Page-break in other output formats than LaTeX

todd-a-jacobs commented 9 years ago

Pagebreaks Don't Work for Most Output Formats

I have a Markdown file that is supposed to have pagebreaks between certain sections. However, Pandoc 1.10.1 isn't honoring the \newpage or \pagebreak commands when rendering RTF, DOCX, or ODT formatted files. The commands I'm using to invoke pandoc are:

for format in rtf docx odt; do
    pandoc \
        --smart \
        --normalize \
        --standalone \
        --self-contained \
        -f markdown \
        -t $format \
        --output="${FILE/markdown/$format}" \
        "$FILE"
    echo "Created ${FILE/markdown/$format}"
done

PDF Seems to Work

However, the PDF format (which requires a slightly different invocation because it doesn't respect the -t flag) seems to respect the pagebreak requests. For example:

pandoc \
    --standalone \
    --normalize \
    --smart \
    --self-contained \
    --from=markdown \
    --output="${FILE/markdown/pdf}" \
    "$FILE"
echo "Created ${FILE/markdown/pdf}"

jgm commented 9 years ago

Correct, pandoc's internal document model does not currently contain anything corresponding to a page break, so there is no way to convert these. In principle a PageBreak element could be added. It's also possible to work around this deficiency using pandoc filters.

todd-a-jacobs commented 9 years ago

A PageBreak element would be great, but I'd be happy to use a filter in the meantime. However, I'm not sure what's entailed in doing so. How would I generate a DOCX with forced page breaks using a filtering mechanism?

jkr commented 9 years ago

@CodeGnome : see this thread for some hints on setting up a filter for pagebreaks in docx output:

https://groups.google.com/forum/#!searchin/pandoc-discuss/pagebreak/pandoc-discuss/FzLrhk0vVbU/GtSHaI0jddAJ

s7726 commented 9 years ago

@CodeGnome If your page breaks happen to be prior to a given heading level, you can just set the page break before property for that heading style.

Hi-Angel commented 8 years ago

I am also voting for the feature to be added — many formats have something according to a page break (even in CSS are things like page-break-\)*.

Hi-Angel commented 8 years ago

Hi, I'm just looking through the code in the hope to add the pagebreak, and some features, and I found, well… Does @jgm notice the two years old pull request?

jgm commented 8 years ago

+++ Hi-Angel [Aug 01 15 08:28 ]:

Hi, I'm just looking through the code in the hope to add the pagebreak, and some features, and I found, well… Does [1]@jgm notice [2]the two years old pull request?

Adding a NewPage element to the definition and builder is trivial. But then you need to support it in every reader and writer; that's a lot more work.

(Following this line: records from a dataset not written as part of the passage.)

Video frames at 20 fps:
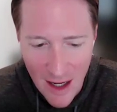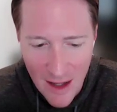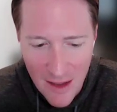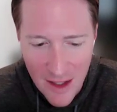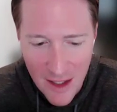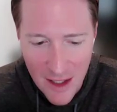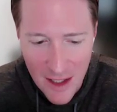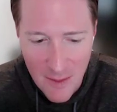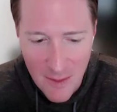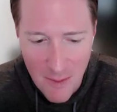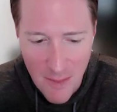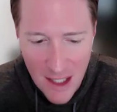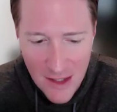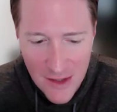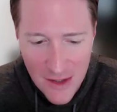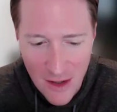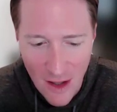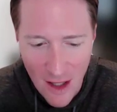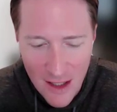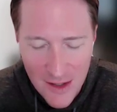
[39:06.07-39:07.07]
I think it
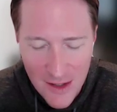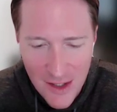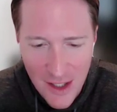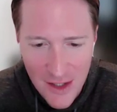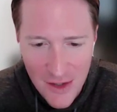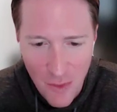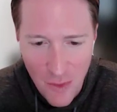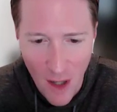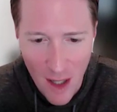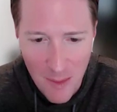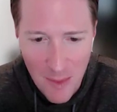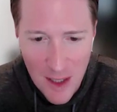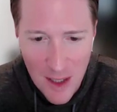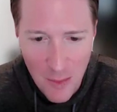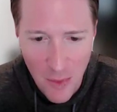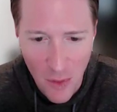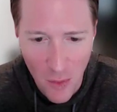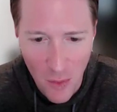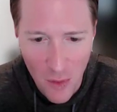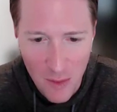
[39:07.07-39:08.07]
makes a lot of sense why people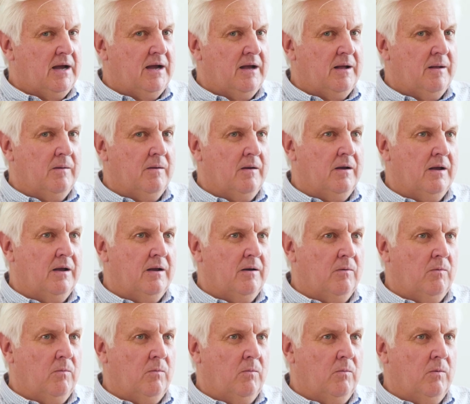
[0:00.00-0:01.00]
Well,
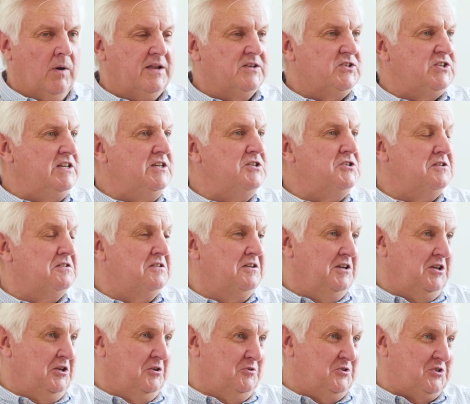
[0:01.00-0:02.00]
it's easier
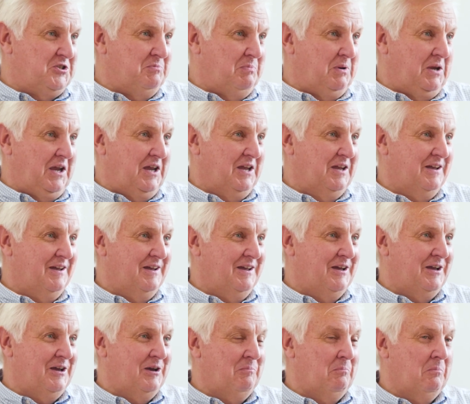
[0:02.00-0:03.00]
than it used to be.
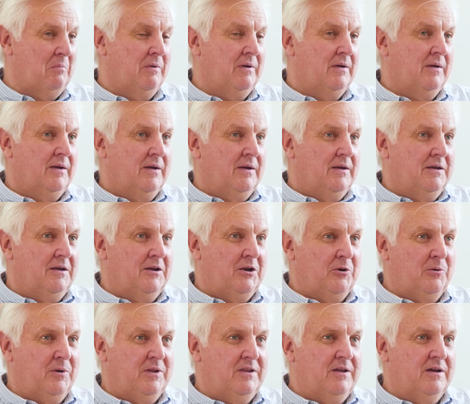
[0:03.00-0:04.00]

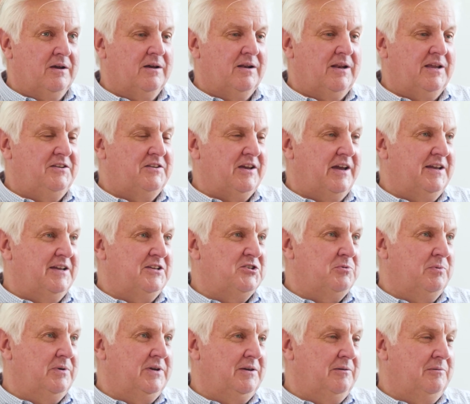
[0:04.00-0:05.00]
In the early
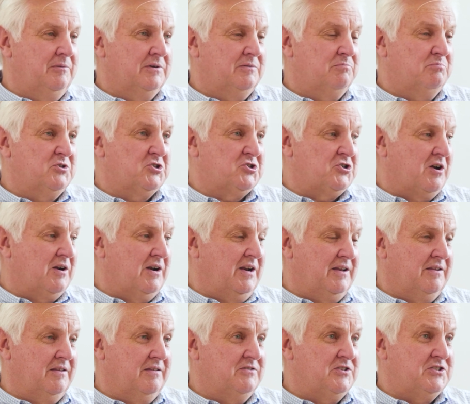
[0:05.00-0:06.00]
days, we were
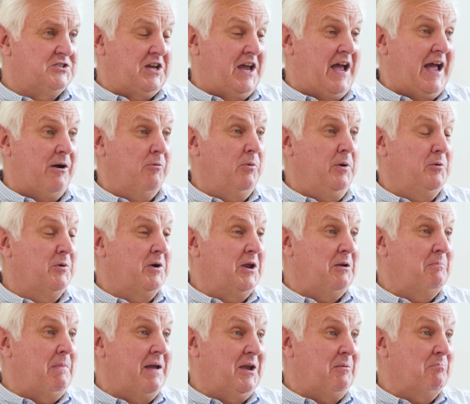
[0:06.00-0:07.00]
struggling as to how we were
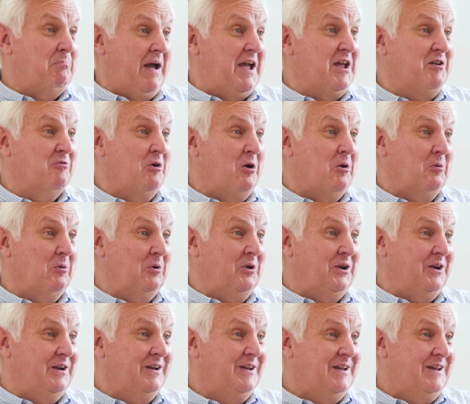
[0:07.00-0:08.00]
going to make payroll
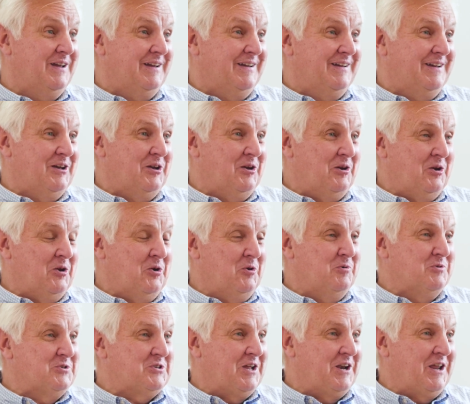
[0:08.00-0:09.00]
and
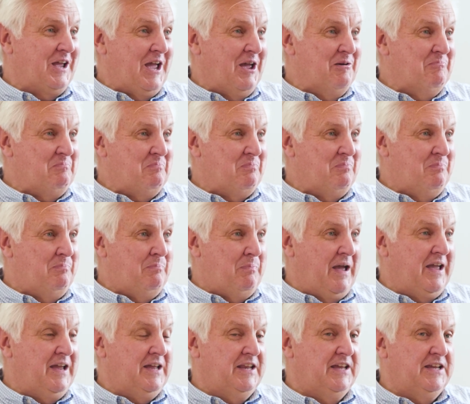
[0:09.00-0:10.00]
who was going to get
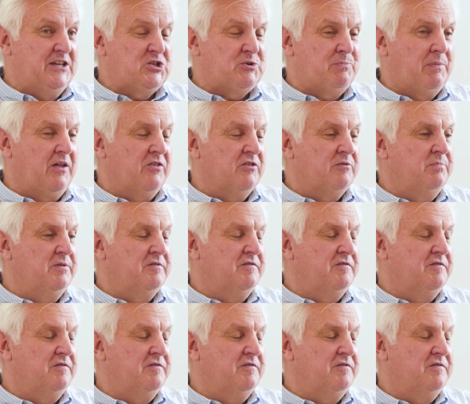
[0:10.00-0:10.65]
paid each month.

oadam commented 7 years ago

If a pull request adding support for NewPage was submitted (including support in every reader and writer), would it be accepted ? I really need this feature and I'm ready to spend time on this.

jgm commented 7 years ago

Yes, I'd accept it if it's of good quality.

Note, it requires a breaking change in pandoc-types. I'd like to make a new release soon of pandoc-types (which already has breaking changes) and pandoc. If you plan to do this soon I could wait a bit.

How do you propose to treat output formats with nothing corresponding to a page break?

Would it make sense, perhaps, to render it as a

Div ("",["pagebreak"],[]) []

which could at least be intercepted in filters? This could even be a native pandoc way of creating it.

oadam commented 7 years ago

I'll follow whatever recommendation you give :-)

If your code snippet means empty div with a pagebreak css class then yes that might be a good idea (it could be parsed as well by the html reader).

Maybe the writer could even add a inline style attribute with page-break-after: always ?

No need to wait for this before pushing your breaking change. To be honest, I won't look into it before at least a few weeks but it's definitely something that is on my business' road-map.

s7726 commented 7 years ago

Putting a class on an empty div won't work (or at least be portable).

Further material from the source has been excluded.